Snowflake might just be one of the most exciting unicorns in data analytics nowadays. Marketed as ‘the only data warehouse built for the cloud’, the database-as-a-service is built on top of Amazon Web Service API’s. It takes advantage of all recent evolutions in high performance analytics, with close to no overhead or configuration.
In this article, we will explain the full workflow, from staging the data on Amazon Web Services, overloading it into a reporting database, to running the actual queries and analyzing the output. The full process took us merely a few short hours.
The raw data, as provided by the taxi companies, isn’t telling the full story. Analytics would be more valuable if we could annotate the geo data. Mark has an excellent article in which he describes how to processes the raw data using the PostGIS extension for Postgresql. Feel free to read the details over at his blog.
Staging the data on AWS S3
Snowflake’s marketing tells us they’re native to the cloud. It’s clear to us that this starts from the staging step. Our preferred way to load data in Snowflake is to store it in a S3 bucket on an AWS account you control, so you can take advantage of parallel loading. Connecting your Snowflake instance to S3 is as straightforward as it is secure. You create a dedicated IAM role in AWS and grant it cross-account access to your Snowflake instance. The other way around, you’d set up a stage – it looks like any regular database table but is prefixed with an @ – in the Snowflake SQL editor.
create or replace stage aws_taxirides_stage url=’s3://tropos-taxirides-data/stage’ credentials = (aws_role = ‘arn:aws:iam::XXXXXXXXXXX:role/SnowflakeStageRole’);
Mark’s process yields almost half a terabyte of CSV files for us to ingest. We don’t have any use for the row-based data in this case. One thing we did was to convert the raw CSV files at the end into Parquet. We prefer the columnar format for analysis at scale. As Parquet is a splittable file format, we broke the dataset down into 108 chunks of about 800Mb each, so we could use parallel data loading in Snowflake.
Set up a load cluster and run the actual data load
Once the cross-account authorization is set up, we were good to go and load data.
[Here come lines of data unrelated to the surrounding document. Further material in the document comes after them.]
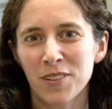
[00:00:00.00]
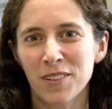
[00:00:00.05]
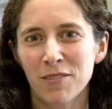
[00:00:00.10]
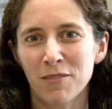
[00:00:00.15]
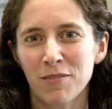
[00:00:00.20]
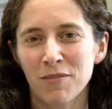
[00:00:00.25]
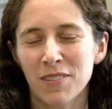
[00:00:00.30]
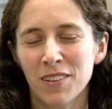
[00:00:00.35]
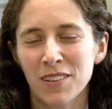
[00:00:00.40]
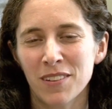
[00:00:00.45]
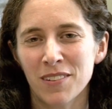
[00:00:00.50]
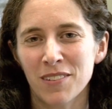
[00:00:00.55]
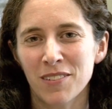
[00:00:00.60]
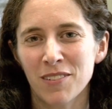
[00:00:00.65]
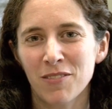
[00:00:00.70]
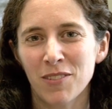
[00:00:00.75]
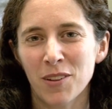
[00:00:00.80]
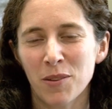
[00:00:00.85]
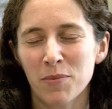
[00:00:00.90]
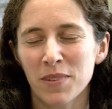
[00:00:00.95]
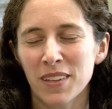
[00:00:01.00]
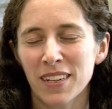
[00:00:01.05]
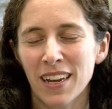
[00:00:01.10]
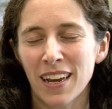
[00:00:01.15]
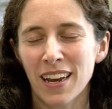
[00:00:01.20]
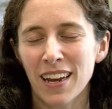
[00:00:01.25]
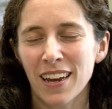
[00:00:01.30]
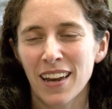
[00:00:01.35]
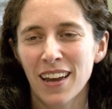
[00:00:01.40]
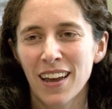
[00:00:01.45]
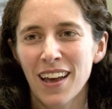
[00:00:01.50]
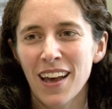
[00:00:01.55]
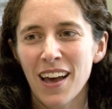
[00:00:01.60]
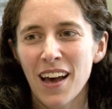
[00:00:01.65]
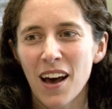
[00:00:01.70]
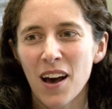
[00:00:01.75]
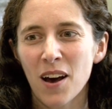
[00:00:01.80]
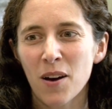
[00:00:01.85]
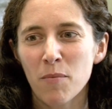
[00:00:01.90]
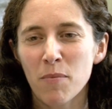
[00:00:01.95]
to, to film today,
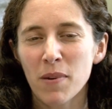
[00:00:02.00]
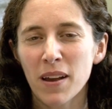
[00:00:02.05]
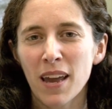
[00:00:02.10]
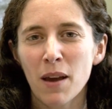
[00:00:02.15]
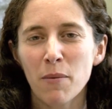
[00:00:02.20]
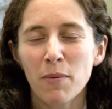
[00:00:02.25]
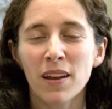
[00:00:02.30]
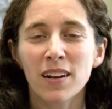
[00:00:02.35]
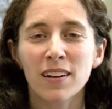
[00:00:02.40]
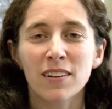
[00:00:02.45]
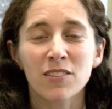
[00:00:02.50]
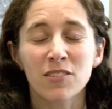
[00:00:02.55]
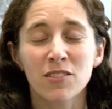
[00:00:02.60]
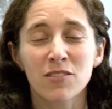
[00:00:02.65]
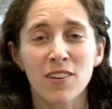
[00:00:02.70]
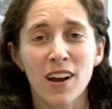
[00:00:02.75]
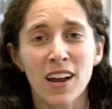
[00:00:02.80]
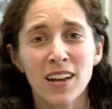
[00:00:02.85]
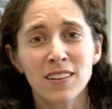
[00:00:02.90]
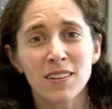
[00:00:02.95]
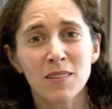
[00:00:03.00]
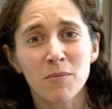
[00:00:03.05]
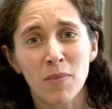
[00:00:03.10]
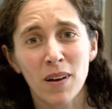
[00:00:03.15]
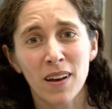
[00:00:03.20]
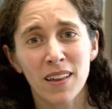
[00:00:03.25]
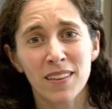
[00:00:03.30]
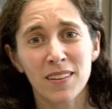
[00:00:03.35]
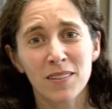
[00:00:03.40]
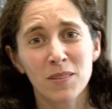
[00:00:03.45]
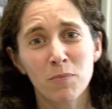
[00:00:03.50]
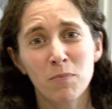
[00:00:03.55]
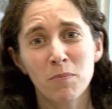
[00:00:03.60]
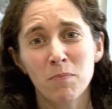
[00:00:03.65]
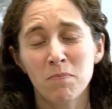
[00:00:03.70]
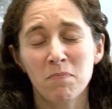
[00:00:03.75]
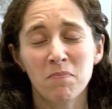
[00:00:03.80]
um, but kept getting distracted by this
The first thing to do is to set up a processing cluster that will read data from your S3 stage and load it into the database. Just like any other maintenance task, you’d run this using a SQL command:
ALTER WAREHOUSE “ETL_WH” SET WAREHOUSE_SIZE = ‘XLARGE’ AUTO_SUSPEND = 5 MIN_CLUSTER_COUNT = 1 MAX_CLUSTER_COUNT = 3 SCALING_POLICY = ‘STANDARD’;
An extra large warehouse costs 16 credits per hour, billed per second. One credit equals a parallel use of 8 cores, so we have 128 cores at our disposal. Please keep in mind the auto_suspend parameter, which turns off the cluster after 5 minutes of inactivity.
Let’s pause here for a second – we’ve just set up an auto-scaling data warehouse on AWS with no further overhead by executing a few SQL commands!
Part of the setup includes loading the parquet data as-is into one column of a database table, that’ll give us the flexibility to work with the document type representation afterward.
use warehouse ETL_WH; create table taxirides.public.TEST ( rawdata variant; ) copy into taxirides.public.TEST from @aws_taxirides_stage FILE_FORMAT = ( type = “PARQUET”);
Command + enter fires off the string of queries, so you can have a quick coffee break while the cluster ingests the data and converts it to Snowflake’s internal micro partition format. The 2.1 billion rows were processed in about 18 minutes.
An earlier load of the same base data, using a warehouse half the power, loaded in about 36 minutes. That’s almost linear performance scaling, partly of course thanks to the chunked Parquet file.
CREATE OR REPLACE TABLE ridehistory ( vendor_id string, pickup_datetime timestamp, … ) AS SELECT $1:vendor_id::string, $1:pickup_datetime::timestamp, … FROM taxirides.public.test;